_Exercise aim:_ Transcribe the lines below verbatim, skipping the images.

___ Listed records ___

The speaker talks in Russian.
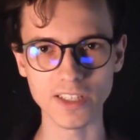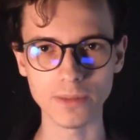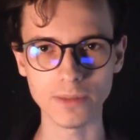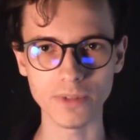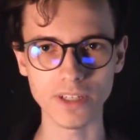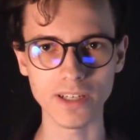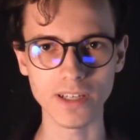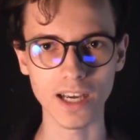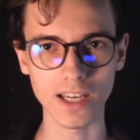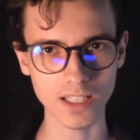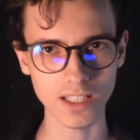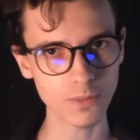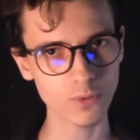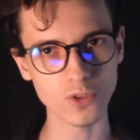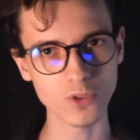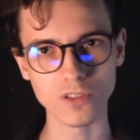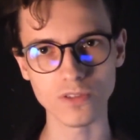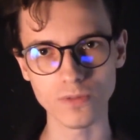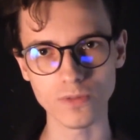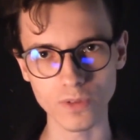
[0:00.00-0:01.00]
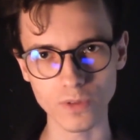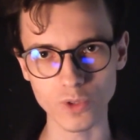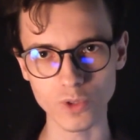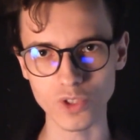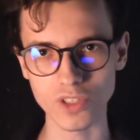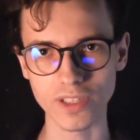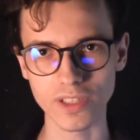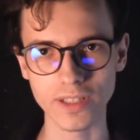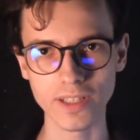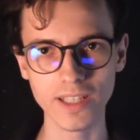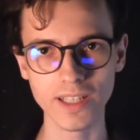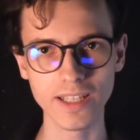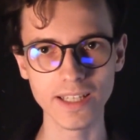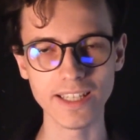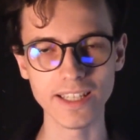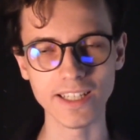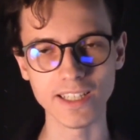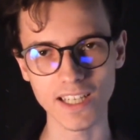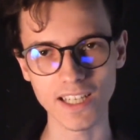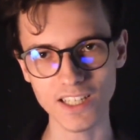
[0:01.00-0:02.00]
стрима она будет выложена
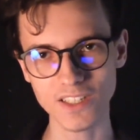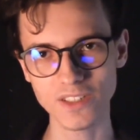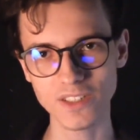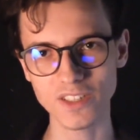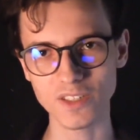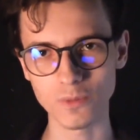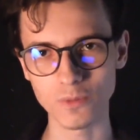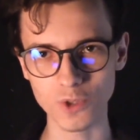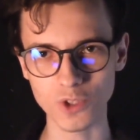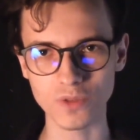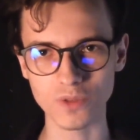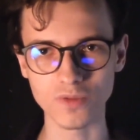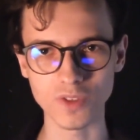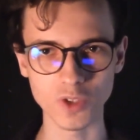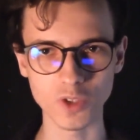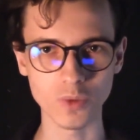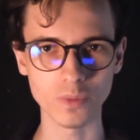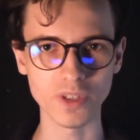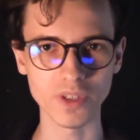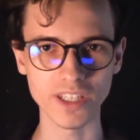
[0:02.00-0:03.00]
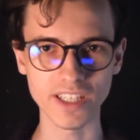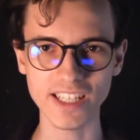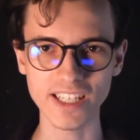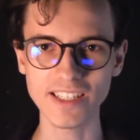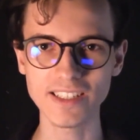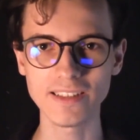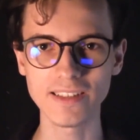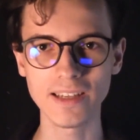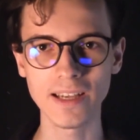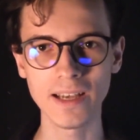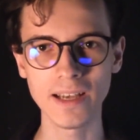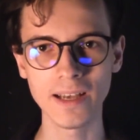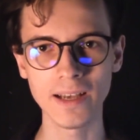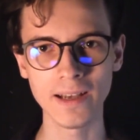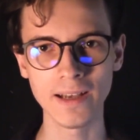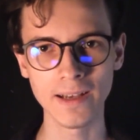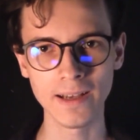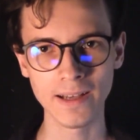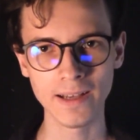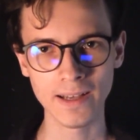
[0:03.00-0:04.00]
и каждый сможет в нее поиграть,
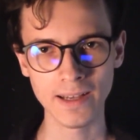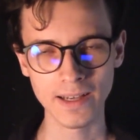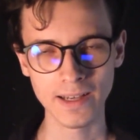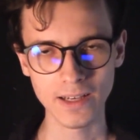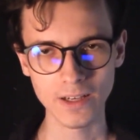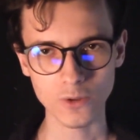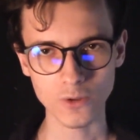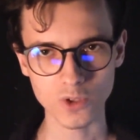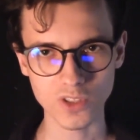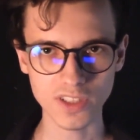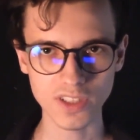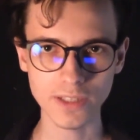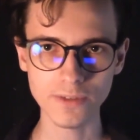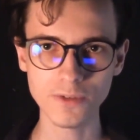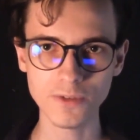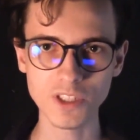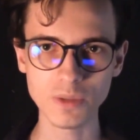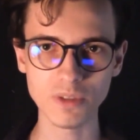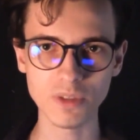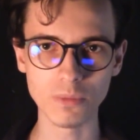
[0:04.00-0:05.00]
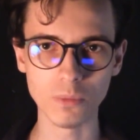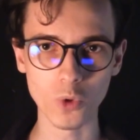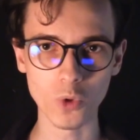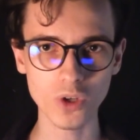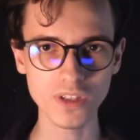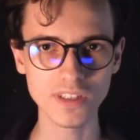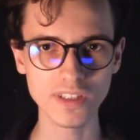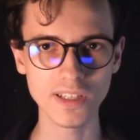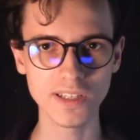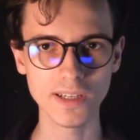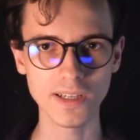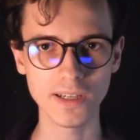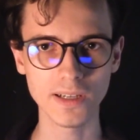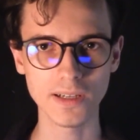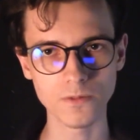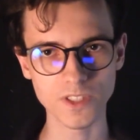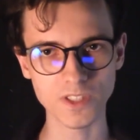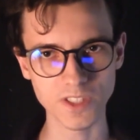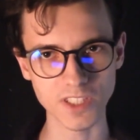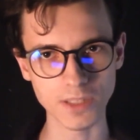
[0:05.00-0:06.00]
установив себе мод
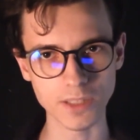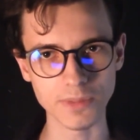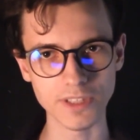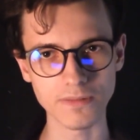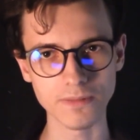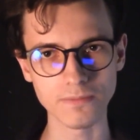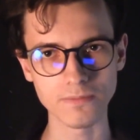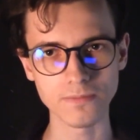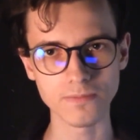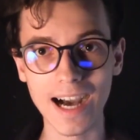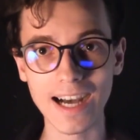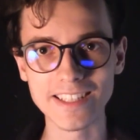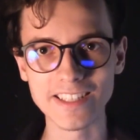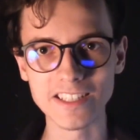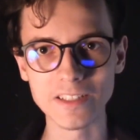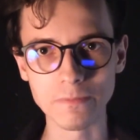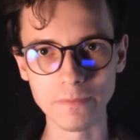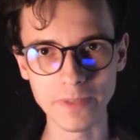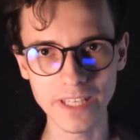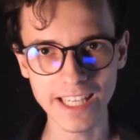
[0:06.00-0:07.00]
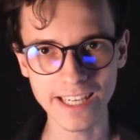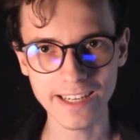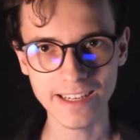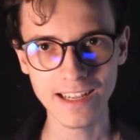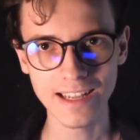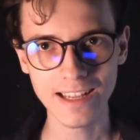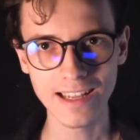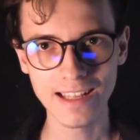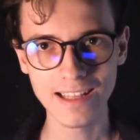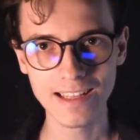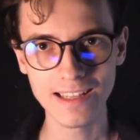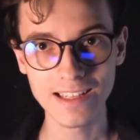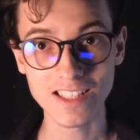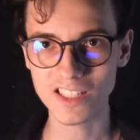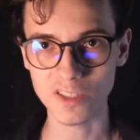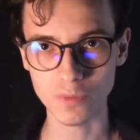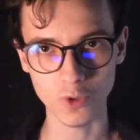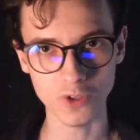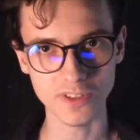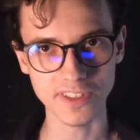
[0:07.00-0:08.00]
в Стиме. А теперь
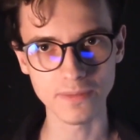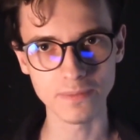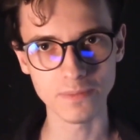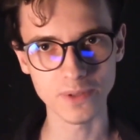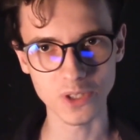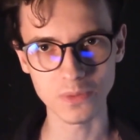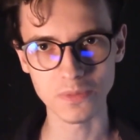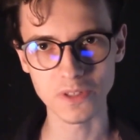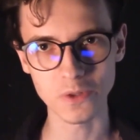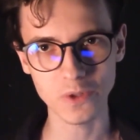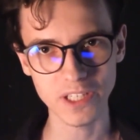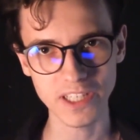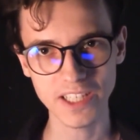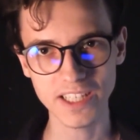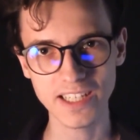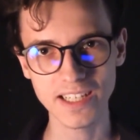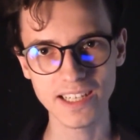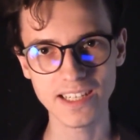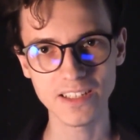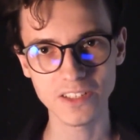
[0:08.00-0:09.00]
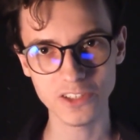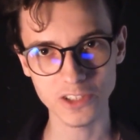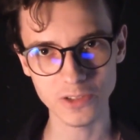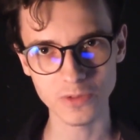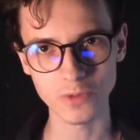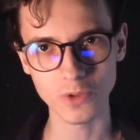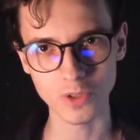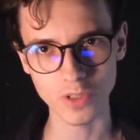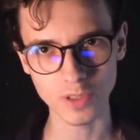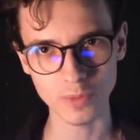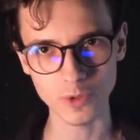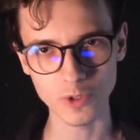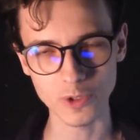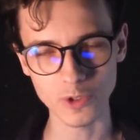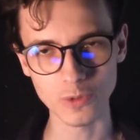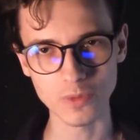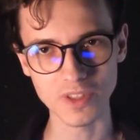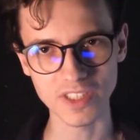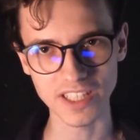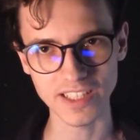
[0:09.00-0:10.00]
смотрим промо-ролик к четвертому
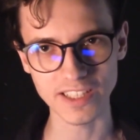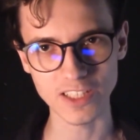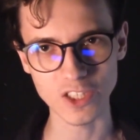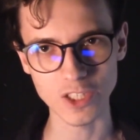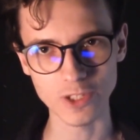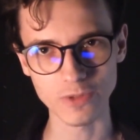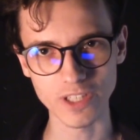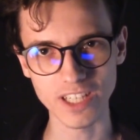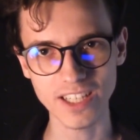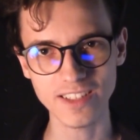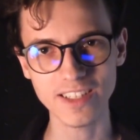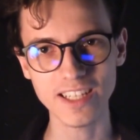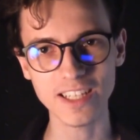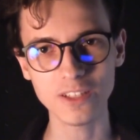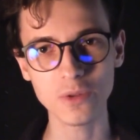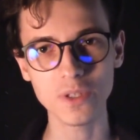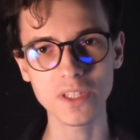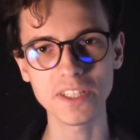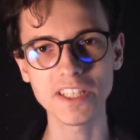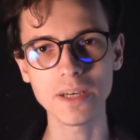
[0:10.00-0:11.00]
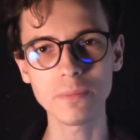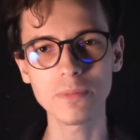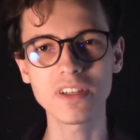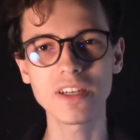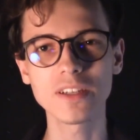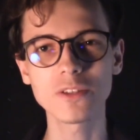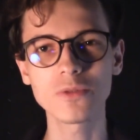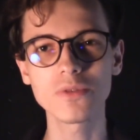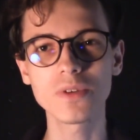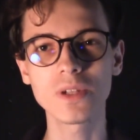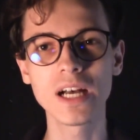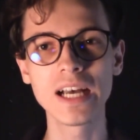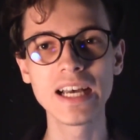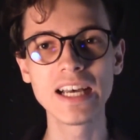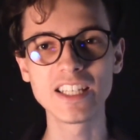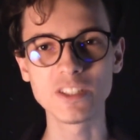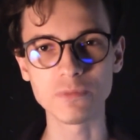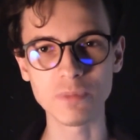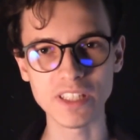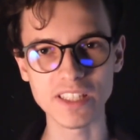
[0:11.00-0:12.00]
дню бесконечного лета, который я подготовил
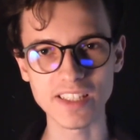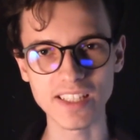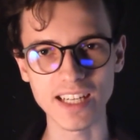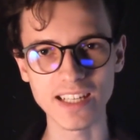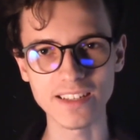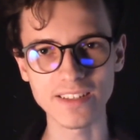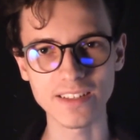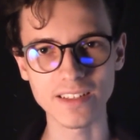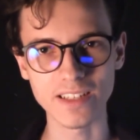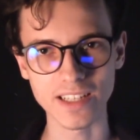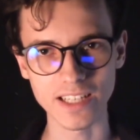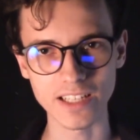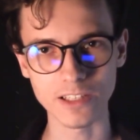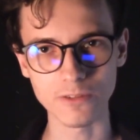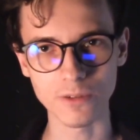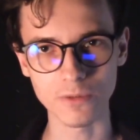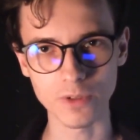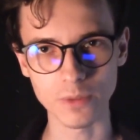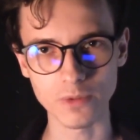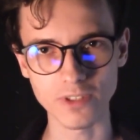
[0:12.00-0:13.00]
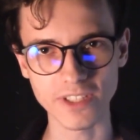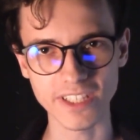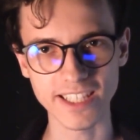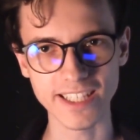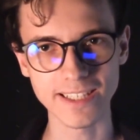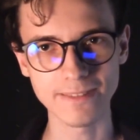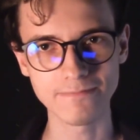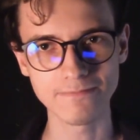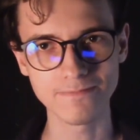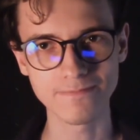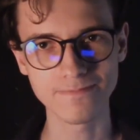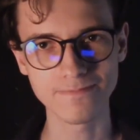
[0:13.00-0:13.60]
специально для этого выпуска.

___

_Problem solution:_
The speaker talks in Russian.
[0:00.00-0:01.00]
[0:01.00-0:02.00]
стрима она будет выложена
[0:02.00-0:03.00]
[0:03.00-0:04.00]
и каждый сможет в нее поиграть,
[0:04.00-0:05.00]
[0:05.00-0:06.00]
установив себе мод
[0:06.00-0:07.00]
[0:07.00-0:08.00]
в Стиме. А теперь
[0:08.00-0:09.00]
[0:09.00-0:10.00]
смотрим промо-ролик к четвертому
[0:10.00-0:11.00]
[0:11.00-0:12.00]
дню бесконечного лета, который я подготовил
[0:12.00-0:13.00]
[0:13.00-0:13.60]
специально для этого выпуска.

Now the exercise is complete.